DESCRIPTION OF SYMBOLS 101 ... Mounting stand, 102 ... Sample rack, 103 ... Reagent rack, 104 ... Chip rack, 105 ... Nozzle mechanism, 106 ... Nozzle mechanism movement guide Z, 107 ... Nozzle mechanism movement guide Y, 108 ... Nozzle mechanism movement guide X, 109 ... Nozzle mechanism drive controller, 110 ... Reaction vessel, 111 ... Integrated stem mechanism, 112 ... Integrated stem mechanism drive controller, 113 ... Stem holder, 115 ... Guide groove, 116 ... Servo motor (actuator), 120 DESCRIPTION OF SYMBOLS ... Reaction container setting part, 130 ... Stem vertical movement mechanism, 131 ... Support member, 132 ... Reaction container drive control part, 133 ... Computer, 201 ... Stage, 202 ... Movable element, 203 ... Screw rod, 401 ... Stem, 402 ... Magnetic chip 403... Magnetic body 404. Flange portion 405. Cover 40 ... Flange part, 501 ... cover storage well, 502 ... magnetic chip storage well, 503 ... reaction well, 504 ... washing well (# 1), 505 ... washing well (# 2), 506 ... elution well, 507 ... upper pressure plate , 508, a lower pressing plate, 701, a biological sample to be treated, a solution containing a chaotropic agent or a surfactant, and 702, a magnetic bead.

Claims (3)

A reaction vessel used to extract a biological molecule from a biological sample using a reagent and magnetic beads, which has a box shape and is arranged so that the series of processes are performed on the box body. In a reaction vessel provided with a plurality of wells,
As the well, at least,
A reaction well supplied with a biological sample, a reagent for biological molecule extraction, a magnetic bead for biological molecule adsorption;
A magnetic chip storage well for storing a magnetic chip used for recovering the magnetic beads adsorbed with biological molecules;
A cover storage well for storing the cover of the magnetic chip,
Further, when the magnetic chip or the cover is selectively inserted into any one of these wells, the magnetic chip or the cover is moved eccentrically with respect to the well via the reaction container. Equipped with a detachable mechanism that engages and disengages by
The attachment / detachment mechanism includes an upper presser plate and a lower presser plate that are provided facing the upper part of the opening of the processing unit, and these presser plates are adapted to the outer diameters of the magnetic chip and the cover. There is a notch that accepts eccentric movement,
A reaction vessel characterized in that these notches are provided in alignment with the well arrangement direction, and the openings of these notches are also directed in the well arrangement direction.

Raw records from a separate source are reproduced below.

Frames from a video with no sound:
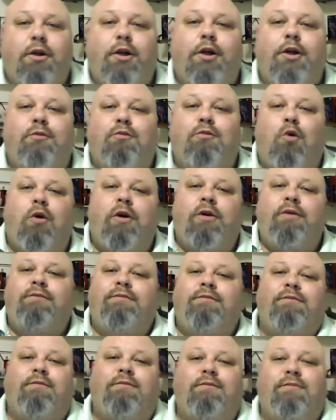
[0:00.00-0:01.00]
Good morning,
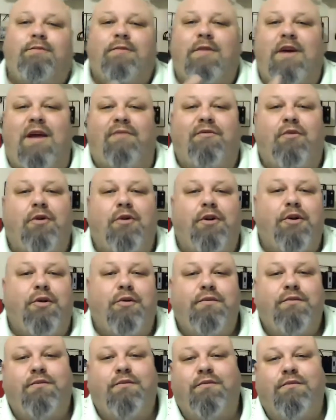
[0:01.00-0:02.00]

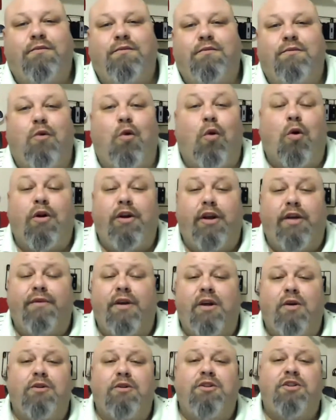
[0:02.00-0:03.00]
afternoon, or
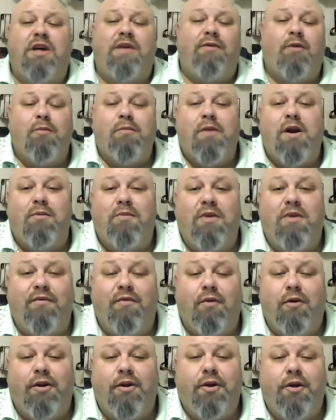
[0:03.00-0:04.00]
evening, whichever it may be
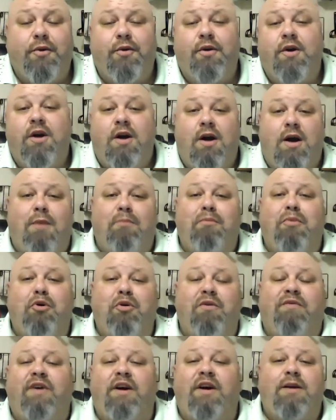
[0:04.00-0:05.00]
for you. I'm
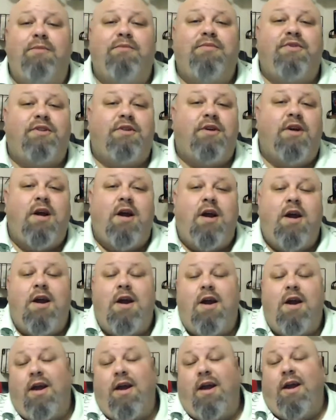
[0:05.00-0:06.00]
Buddha Vapes,
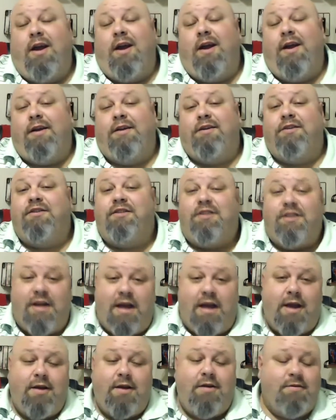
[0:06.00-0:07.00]
and
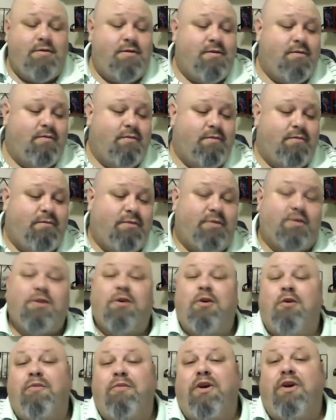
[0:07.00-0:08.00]
today it's
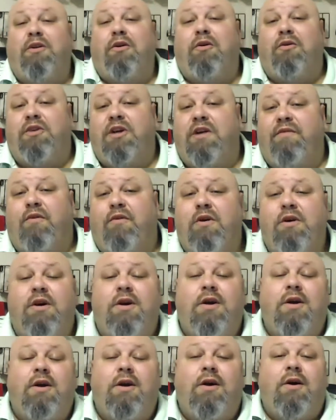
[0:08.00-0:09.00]
going to be a little different.
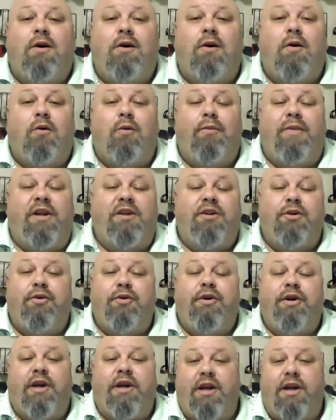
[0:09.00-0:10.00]
Going to be
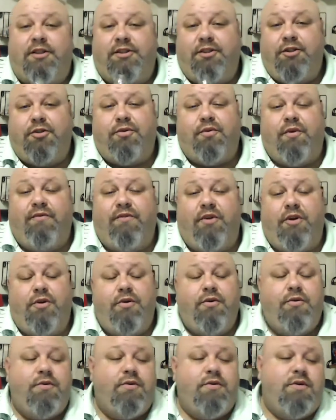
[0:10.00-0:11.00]
doing a juice
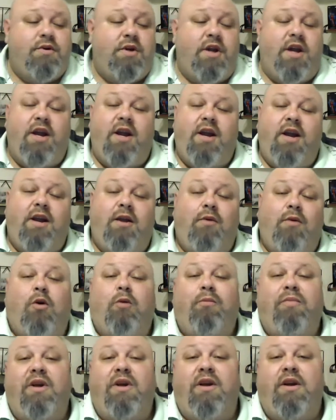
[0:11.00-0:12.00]
review, and it
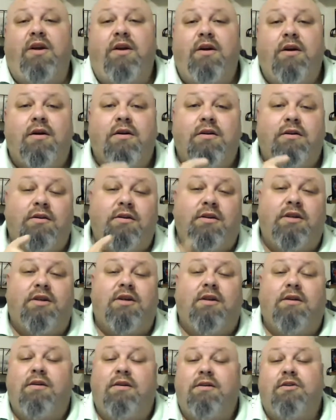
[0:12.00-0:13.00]
will be
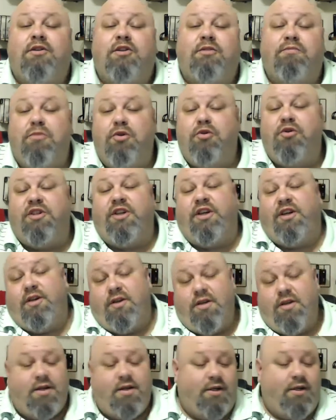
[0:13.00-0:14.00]
the SMOOZIE
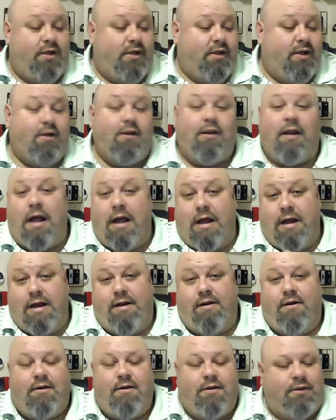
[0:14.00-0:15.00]

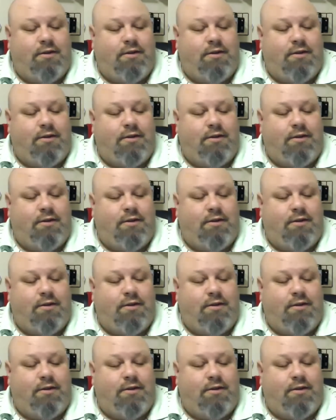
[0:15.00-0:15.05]
line.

The reaction vessel according to claim 1,
The upper pressing plate and the lower pressing plate are shared by the magnetic chip and the cover, and each pressing plate has a curvature corresponding to the outer diameter of the magnetic chip and a curvature corresponding to the outer diameter of the cover. A reaction vessel in which notch elements are formed in a complex manner. The reaction vessel according to claim 1,
The upper pressing plate and the lower pressing plate are separately arranged for the magnetic chip and the cover, and the upper pressing plate and the lower pressing plate for the magnetic chip correspond to the outer diameter of the magnetic chip. A reaction vessel in which a notch having a curvature corresponding to the outer diameter of the cover is formed on the upper and lower pressing plates for the cover.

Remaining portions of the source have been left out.